Tag Archives: Okay

It’s Okay To Not Know Everything.

By Nicole

Lately, all of these recent changes have brought me to a reflective state.  There are so many questions in my head and mild frustrations as I make this new world my home: “What am I called to do in this new chapter of my life? Why is my family eight hundred miles away?  Why can’t I navigate this new place? Why do all of these landmarkers have to look alike? How did this meal turn black?” In summary, I have been experiencing a few growing pains as I ajust. However, I have found peace amongst the questions.  I have peace in the knowing that it’s okay to NOT know all the answers. It’s okay to get lost on these county roads; might as well enjoy the view. It’s okay to burn a meal once in a while, Rob will eat (almost) anything. It’s okay if some days all I accomplish is daily mass, a cup of coffee with Grandma, one job application and a tennis match with the girls. It’s okay to not have an employer right this second, a decent job is bound to turn up. My current state of life is one of learning. Everything is new and requires some investigation on my part.
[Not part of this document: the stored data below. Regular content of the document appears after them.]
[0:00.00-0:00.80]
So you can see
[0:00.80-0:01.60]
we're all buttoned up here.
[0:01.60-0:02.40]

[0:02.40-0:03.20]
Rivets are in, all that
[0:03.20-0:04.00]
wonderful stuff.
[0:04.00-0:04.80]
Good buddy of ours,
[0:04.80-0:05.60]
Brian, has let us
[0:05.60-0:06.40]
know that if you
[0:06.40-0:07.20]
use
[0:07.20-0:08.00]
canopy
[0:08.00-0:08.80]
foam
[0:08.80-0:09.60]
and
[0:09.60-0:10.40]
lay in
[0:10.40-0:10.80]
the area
It’s all bound to work itself out. With this knowledge and new resolution to not worry, all of my reflections have turned to thoughts of thanksgiving. I have many things to be thankful for. I’ll show you a few…

Though my family is far away,  I now have a beautiful, new bunch of sisters.
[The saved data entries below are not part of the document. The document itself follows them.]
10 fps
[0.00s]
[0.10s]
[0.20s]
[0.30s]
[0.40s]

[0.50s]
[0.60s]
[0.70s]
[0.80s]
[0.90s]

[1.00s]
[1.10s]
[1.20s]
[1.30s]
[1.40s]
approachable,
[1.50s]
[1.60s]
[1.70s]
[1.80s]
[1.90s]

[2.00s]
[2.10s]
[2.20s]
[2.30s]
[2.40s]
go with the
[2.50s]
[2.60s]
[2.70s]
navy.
My relationship with my actual sister is even stronger these days. Possibly due to the fact that I am not in Oklahoma.

I am blessed with dear friends. Even though most of them are states away from me now. Except Mary, I am very thankful you are near.

In addition to my good looking friends, back in Oklahoma I have a wonderful family that I love and miss. They are an excellent support system even from eight hundred miles away.

I suppose you could say that I am pretty thankful for this guy too. He has been my host, my GPS, my roomate and a very gracious consumer of my meals.

Lastly, I am thankful for my youth and happy to admit… I am okay with not having life all figured …just yet.